Activity —
A faithful transcript of all the lines below, with no pictures, is the goal here.

(Dataset entries)
——

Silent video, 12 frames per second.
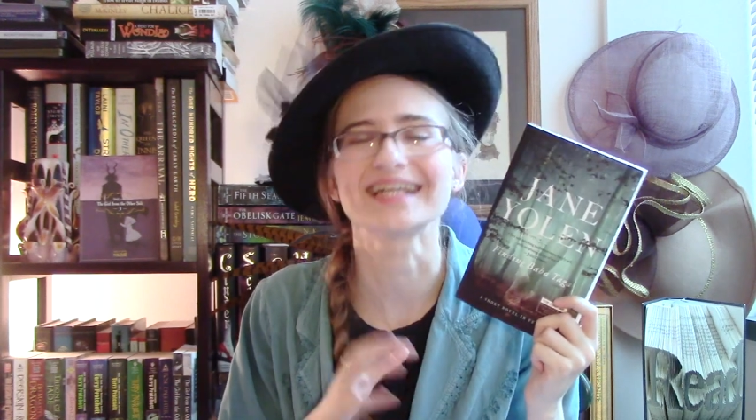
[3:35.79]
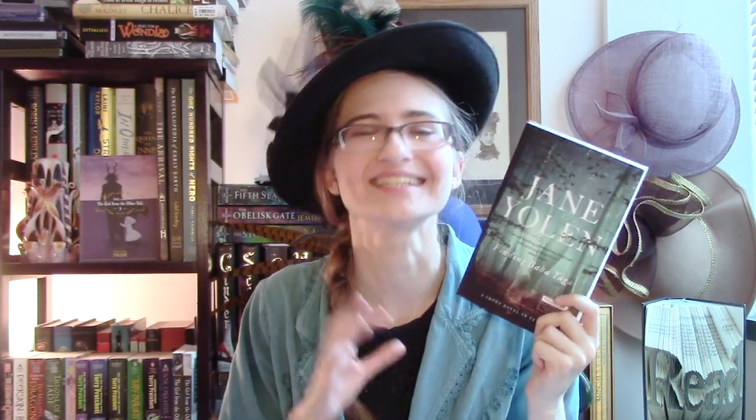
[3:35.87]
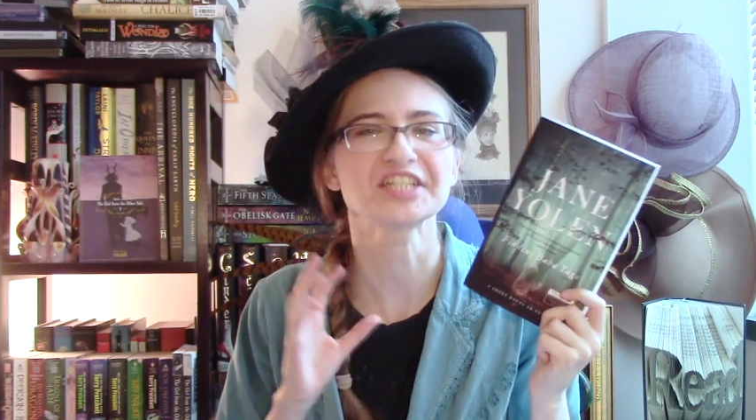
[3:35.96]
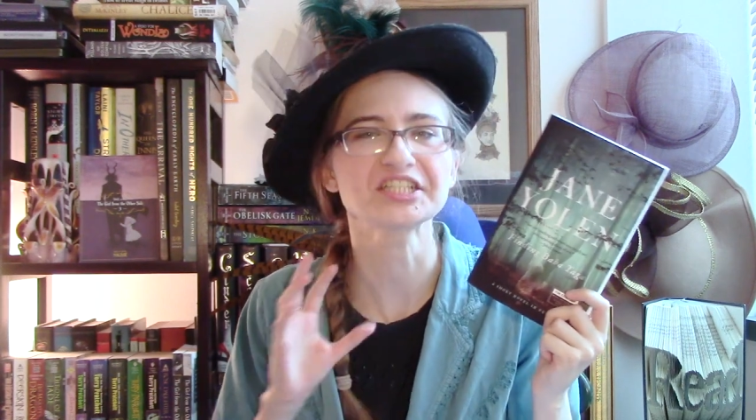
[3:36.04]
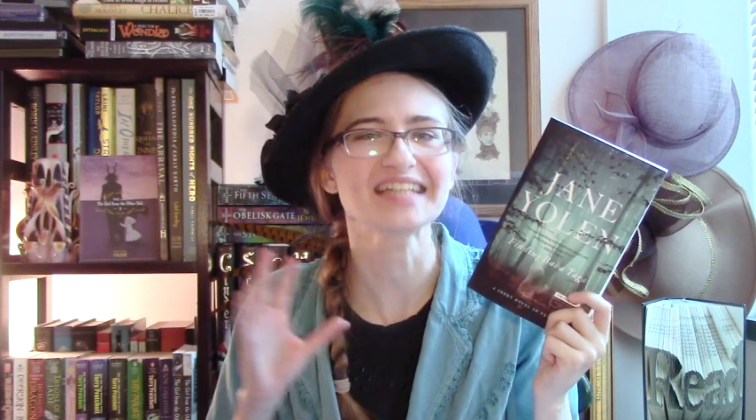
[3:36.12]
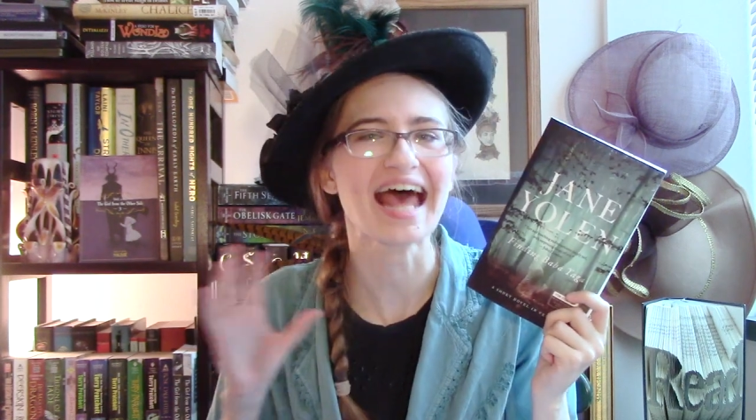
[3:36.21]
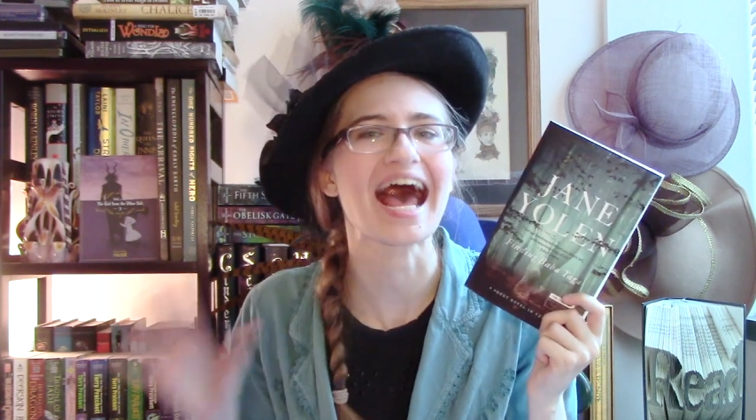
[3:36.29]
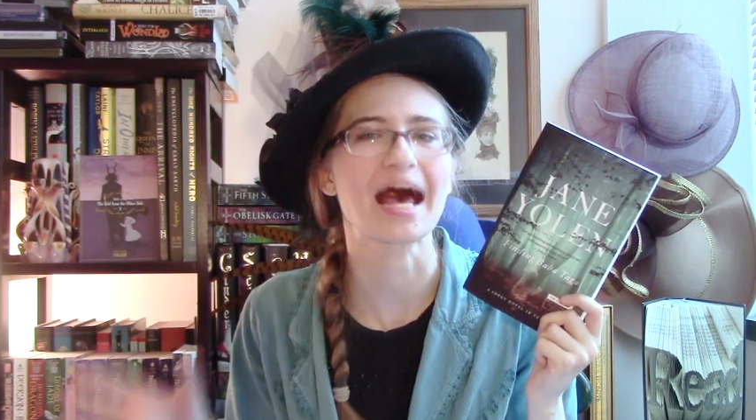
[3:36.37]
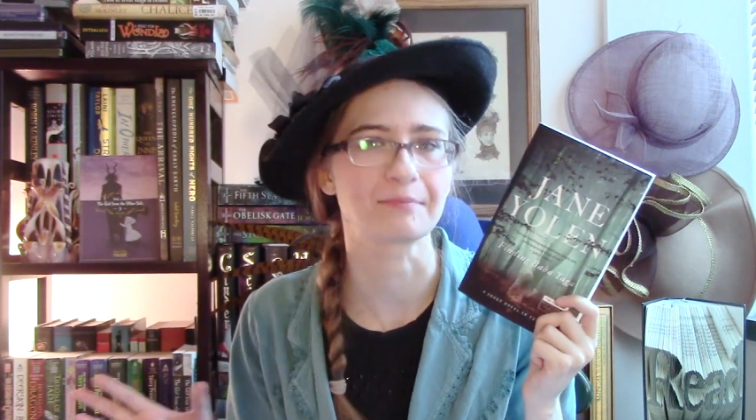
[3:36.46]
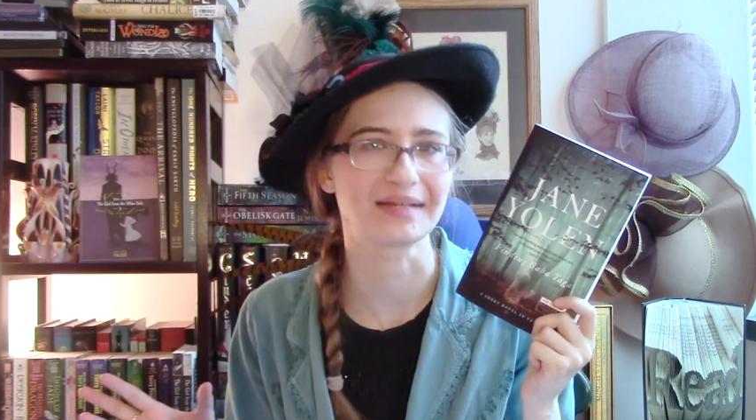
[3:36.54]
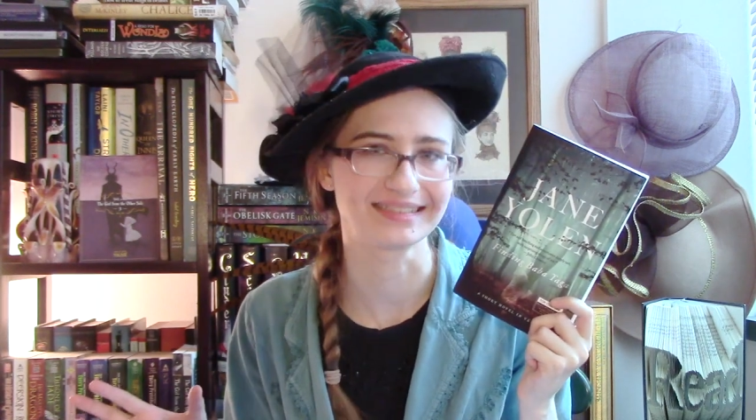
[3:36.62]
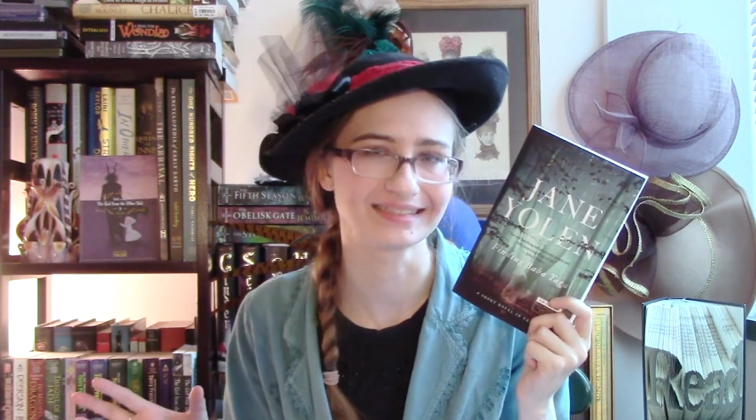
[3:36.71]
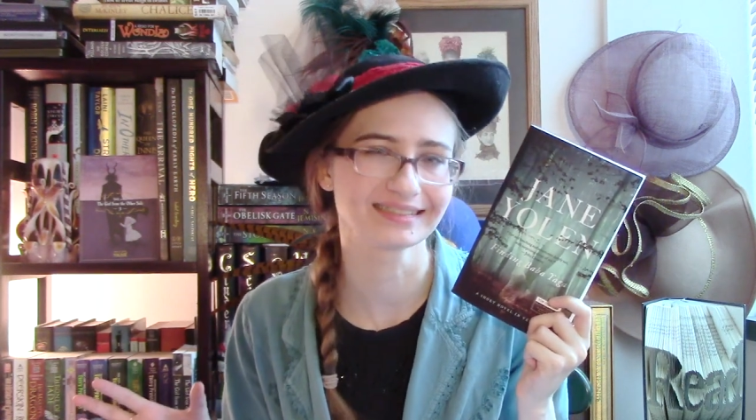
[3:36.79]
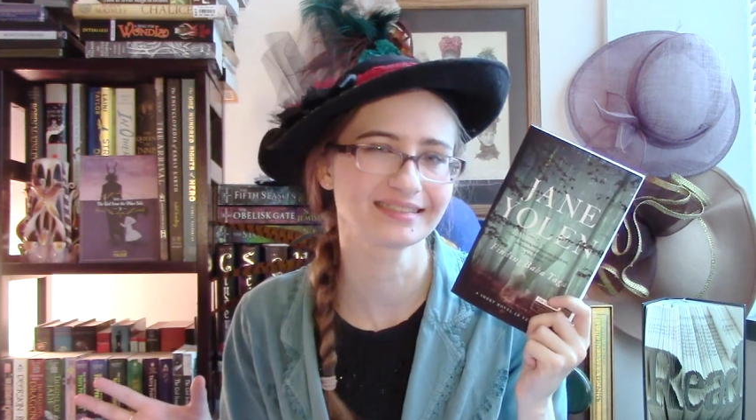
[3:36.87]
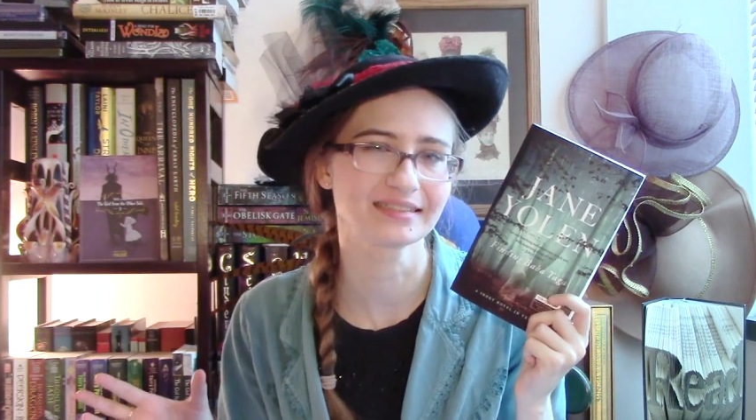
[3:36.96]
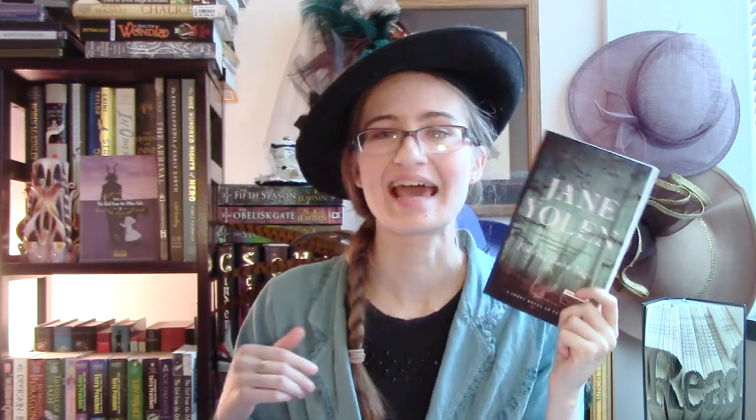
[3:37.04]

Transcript: it just happens.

——

Worked solution —
Silent video, 12 frames per second.
[3:35.79]
[3:35.87]
[3:35.96]
[3:36.04]
[3:36.12]
[3:36.21]
[3:36.29]
[3:36.37]
[3:36.46]
[3:36.54]
[3:36.62]
[3:36.71]
[3:36.79]
[3:36.87]
[3:36.96]
[3:37.04]

Transcript: it just happens.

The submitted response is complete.